Türkei: Erdbebenserie bei Balıkesir bereitet Experten Sorge

22.09.2025 – 15:00 Uhr

Das Erdbeben der Stärke 4,9, das in der Nacht zum Sonntag um 00:05 Uhr die westtürkische Provinz Balıkesir erschütterte, hat nicht nur in der Region Sındırgı, sondern auch in umliegenden Großstädten wie Istanbul und Izmir deutlich für Unruhe gesorgt. Während Behörden bisher keine akuten Schäden oder Verletzungen meldeten, schlagen Erdbebenexperten Prof. Dr. Övgün Ahmet Ercan und Prof. Dr. Naci Görür dennoch alarmierende Töne an.

Prof. Dr. Ercan: “Die Spannungen sind noch nicht vollständig entladen”

In einem Beitrag auf der Plattform X (ehemals Twitter) erklärt Prof. Dr. Ahmet Ercan, dass es sich bei dem jüngsten Beben um eine späte Nachbebenaktivität des Sındırgı-Erdbebens von 2011 (M6,1) handeln könnte.

„Heute Nacht um 00:05 Uhr ereignete sich in Sinandede in 7 km Tiefe ein weiteres Nachbeben der Stärke M5,0. Die Spannungen in der Region sind offenbar noch nicht vollständig entladen – ähnlich wie bei den Simav-Erdbeben kann dieser Prozess noch lange andauern“, so Ercan.

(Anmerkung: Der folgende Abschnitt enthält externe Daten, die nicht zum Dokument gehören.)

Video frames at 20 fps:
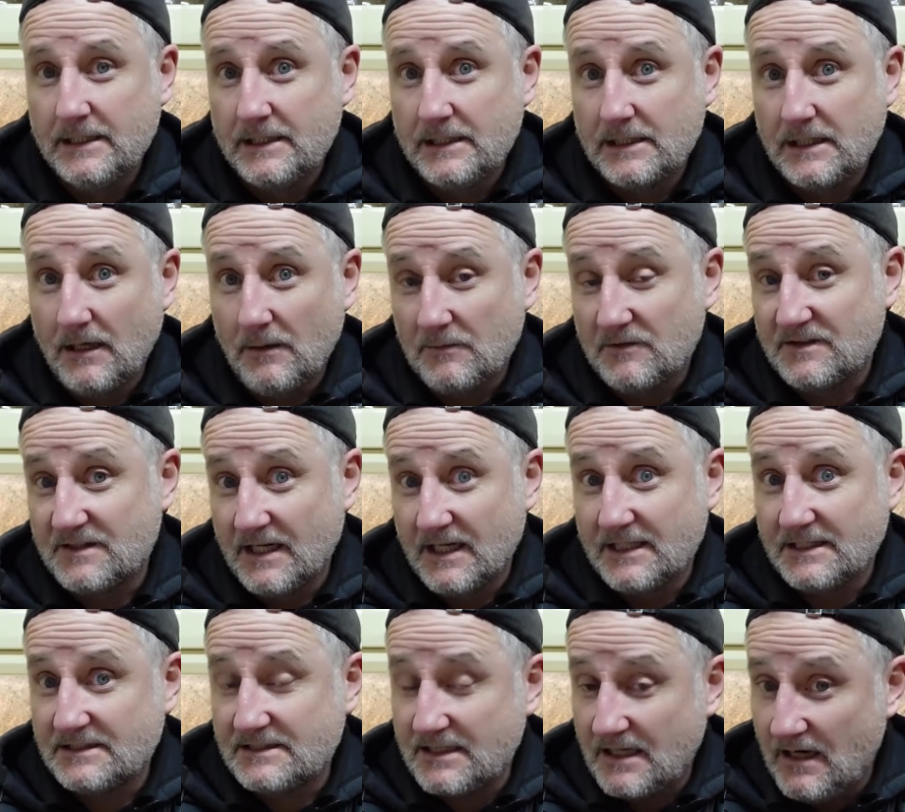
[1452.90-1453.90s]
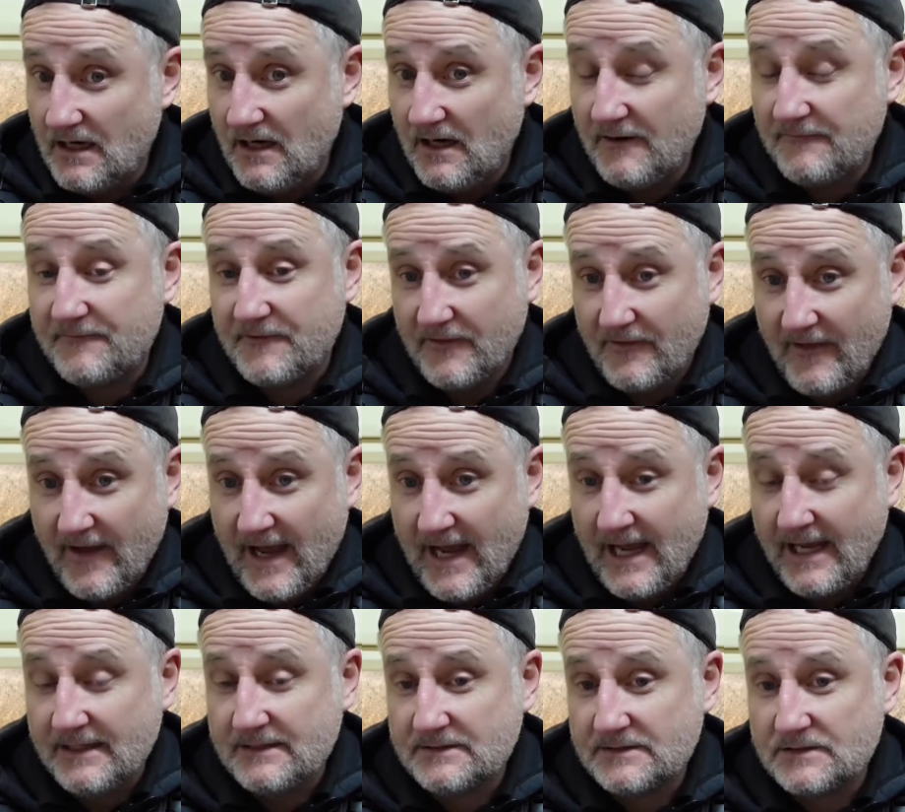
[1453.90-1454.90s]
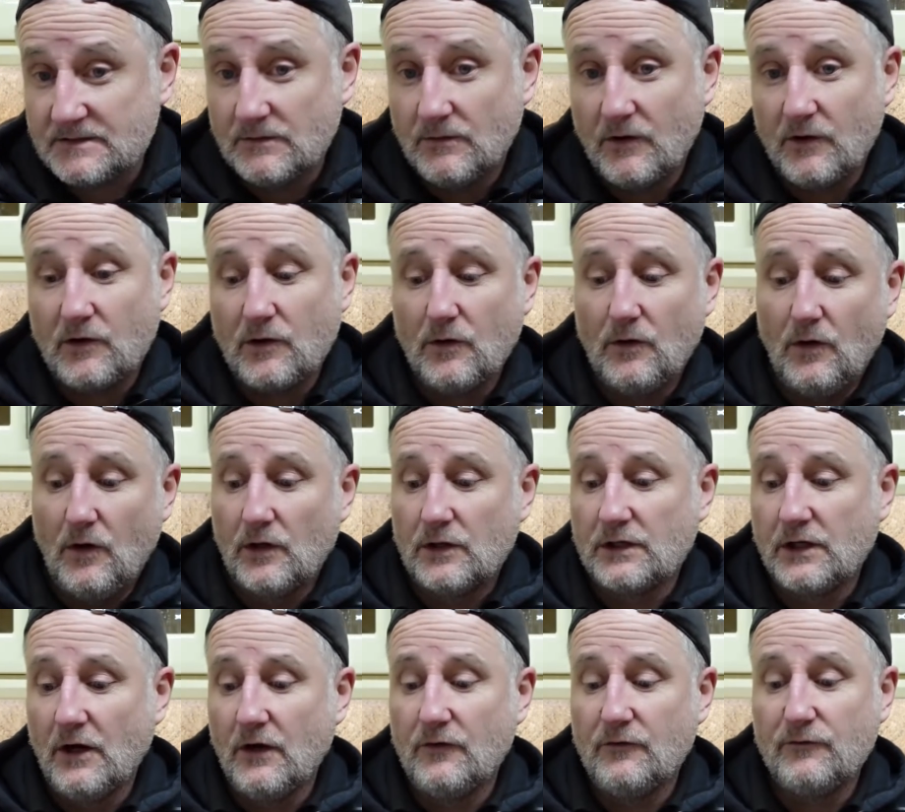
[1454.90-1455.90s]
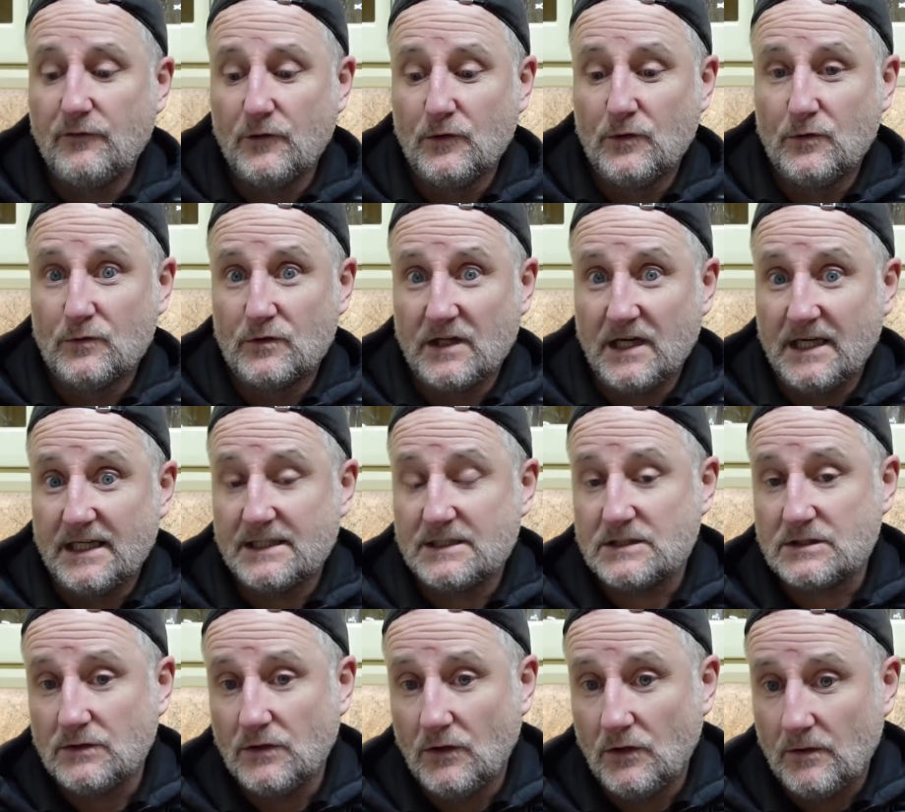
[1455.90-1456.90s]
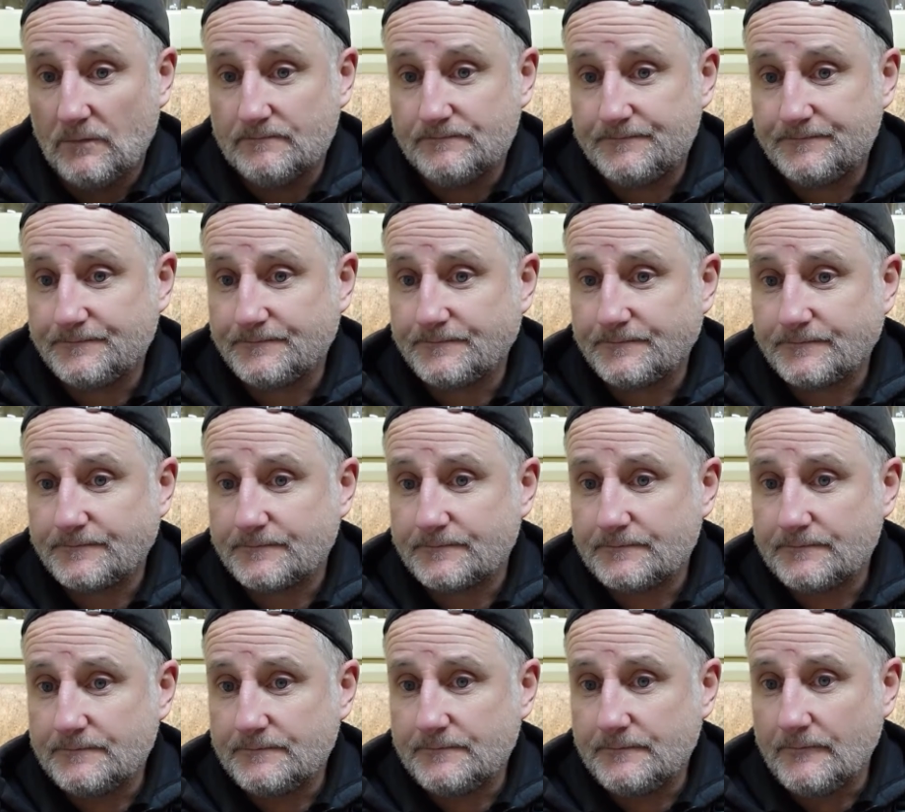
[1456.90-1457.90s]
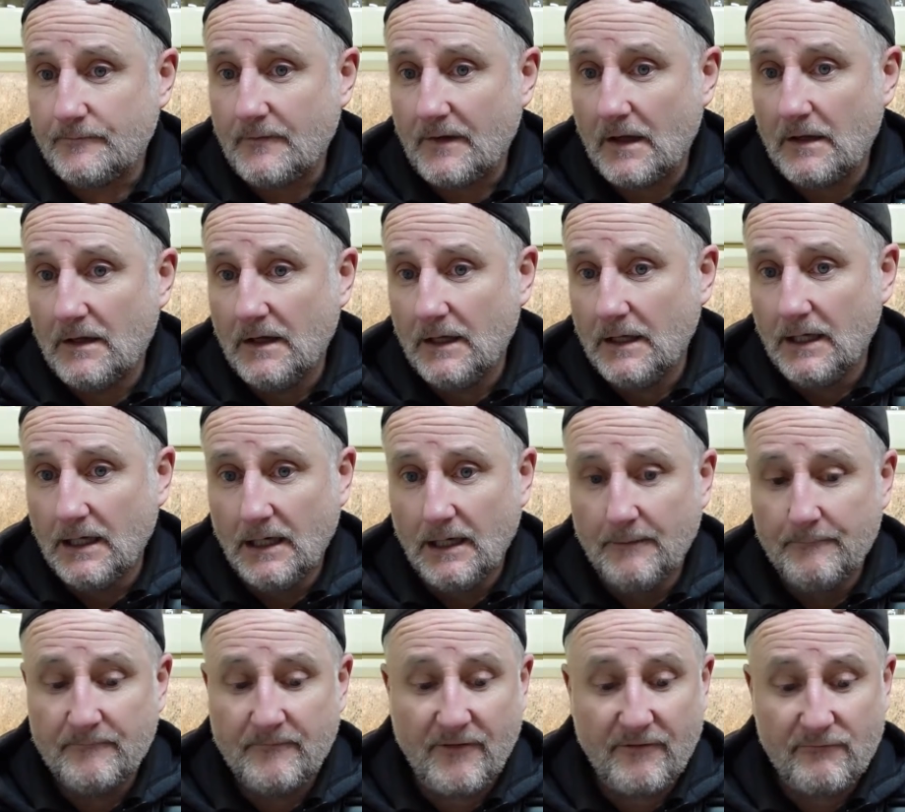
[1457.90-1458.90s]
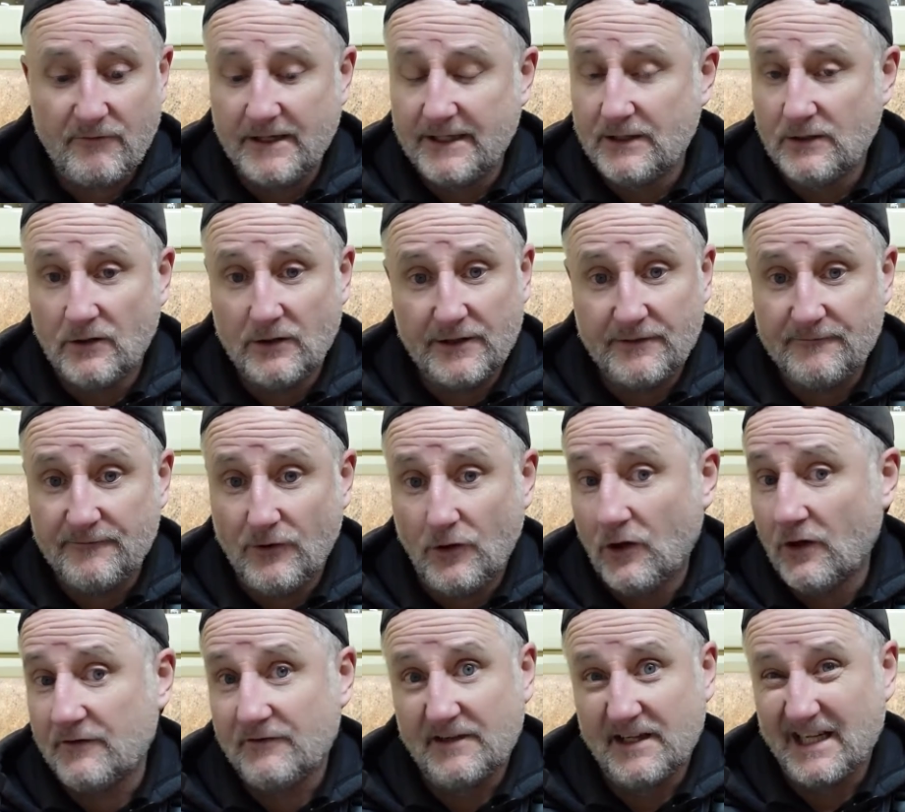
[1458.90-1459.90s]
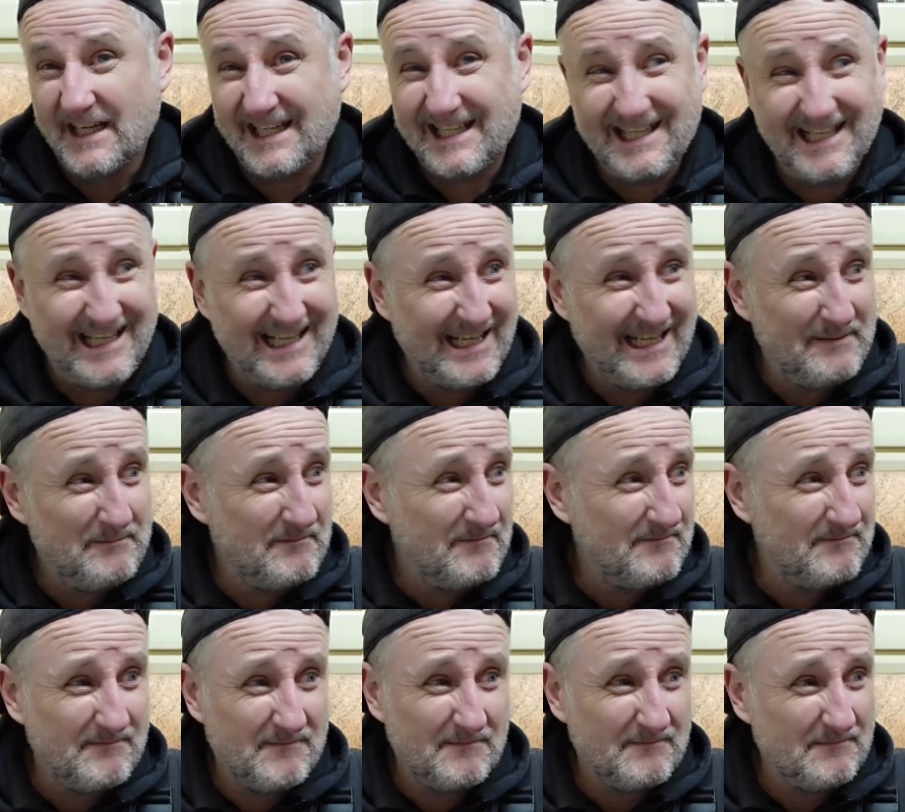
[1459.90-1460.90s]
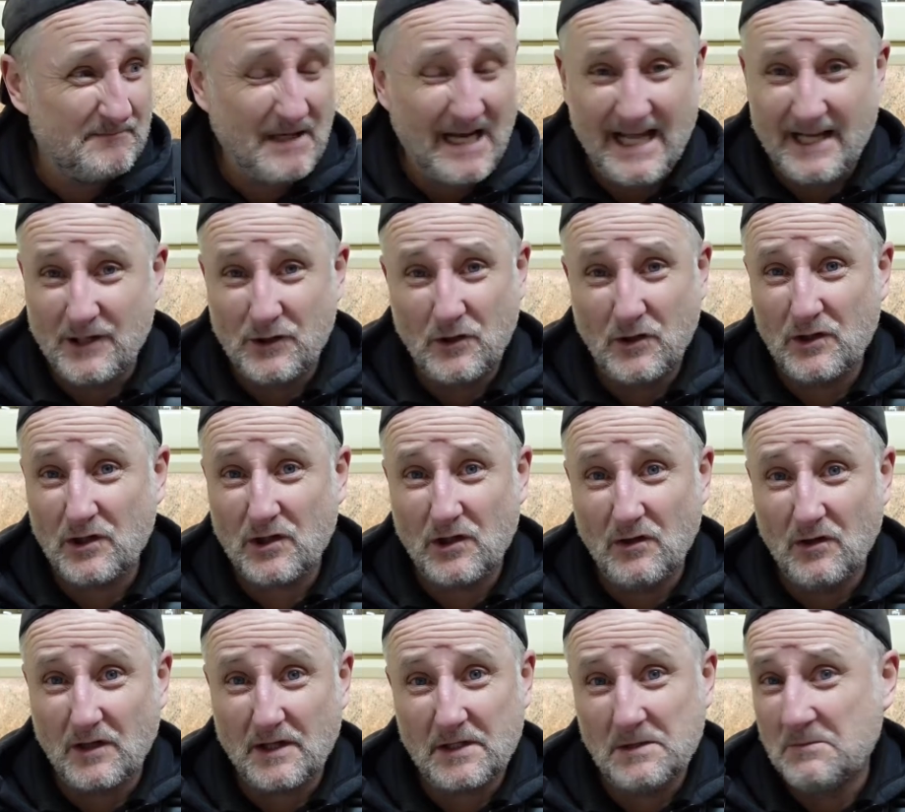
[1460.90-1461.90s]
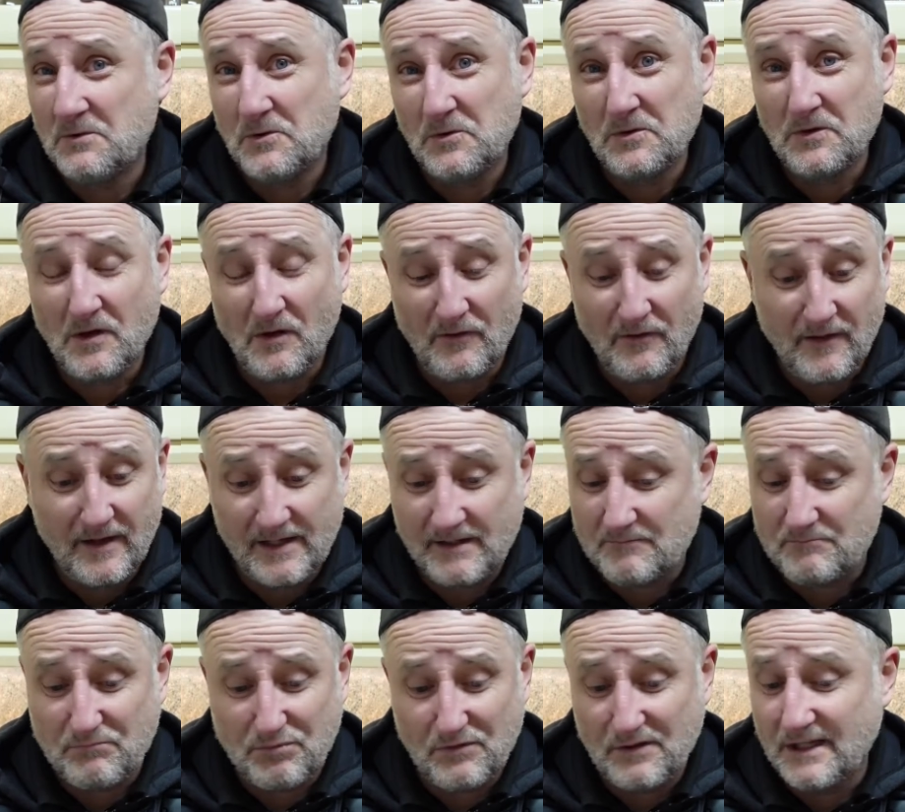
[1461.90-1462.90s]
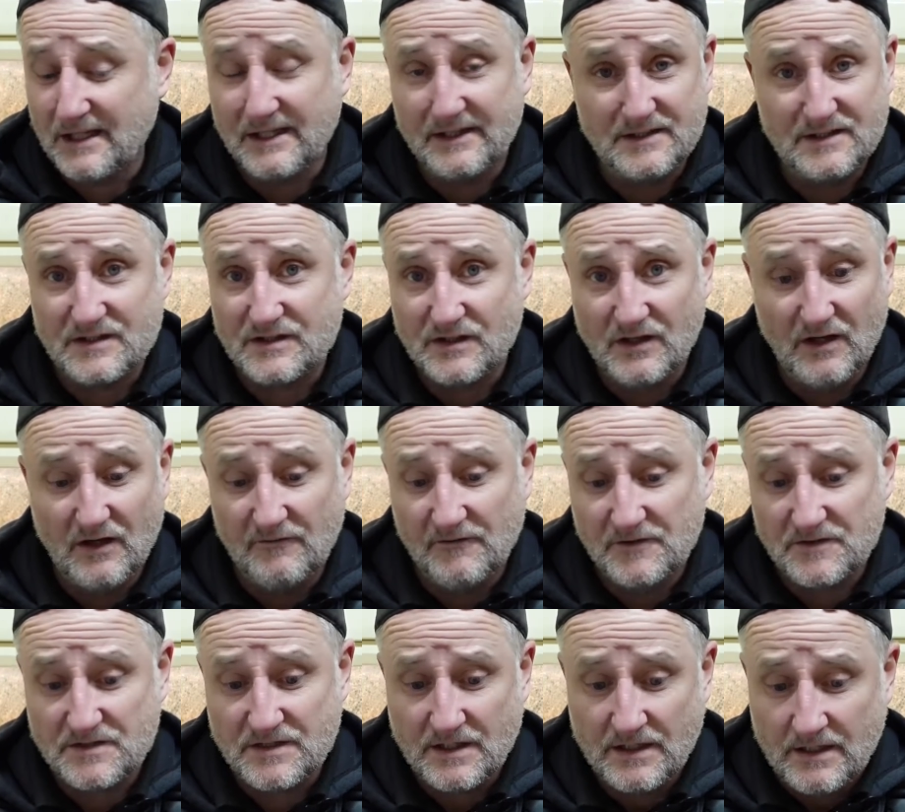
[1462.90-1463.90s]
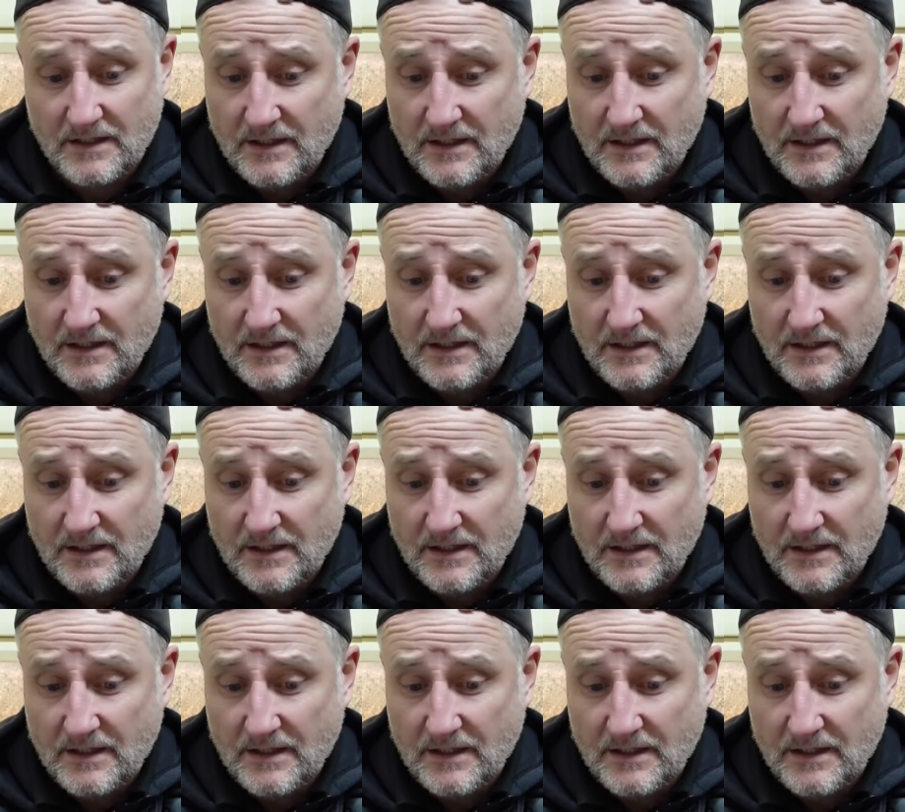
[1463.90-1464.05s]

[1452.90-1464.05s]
a couple of days after that. So I thought I'd go for an all-day slot. £3.95, and it came about 9 o'clock in the morning, I think. Brilliant service.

Der Experte betonte zwar, dass kein Nachbeben über M6,1 zu erwarten sei, kritisierte aber scharf die aktuellen Lebensbedingungen der Menschen in der Region:

„Bei meinen Untersuchungen vor Ort habe ich gesehen, dass viele Menschen noch immer in Zelten leben. 600 Gebäude gelten als schwer beschädigt und müssen abgerissen werden, fast 1.000 Wohnhäuser sind unbewohnbar. Das ist ein Armutszeugnis für die Türkei.“

Prof. Dr. Görür warnt vor tektonisch komplexer Zone

Auch der renommierte Geologe Prof. Dr. Naci Görür äußerte sich besorgt über die seismische Aktivität im Raum Sındırgı:

„Anfangs erschienen die Beben in der Region normal – doch bei dieser Häufung lohnt sich ein genauerer Blick. Die meisten Erschütterungen ereignen sich entlang des nördlichen Horsts des Gediz-Grabensystems, einer Region, die von zahlreichen seismisch aktiven Störungen durchzogen ist. Auch andere Bruchzonen in der Nähe könnten künftig aktiv werden.“

Görür forderte, künftig bei jedem Beben die genaue Lokalisierung der aktiven Verwerfungen öffentlich zu machen, um die seismologische Einschätzung transparenter zu gestalten.

Kein Grund zur Panik – aber zur Wachsamkeit

Auch wenn die Experten derzeit kein starkes Hauptbeben erwarten, mahnen sie zur Vorsicht und besseren Vorbereitung. Besonders die Kombination aus verzögertem Wiederaufbau, anhaltender Nachbebenaktivität und tektonischer Komplexität macht die Region um Sındırgı aus Sicht der Fachwelt zu einem sensiblen Gebiet, das weiter beobachtet werden muss.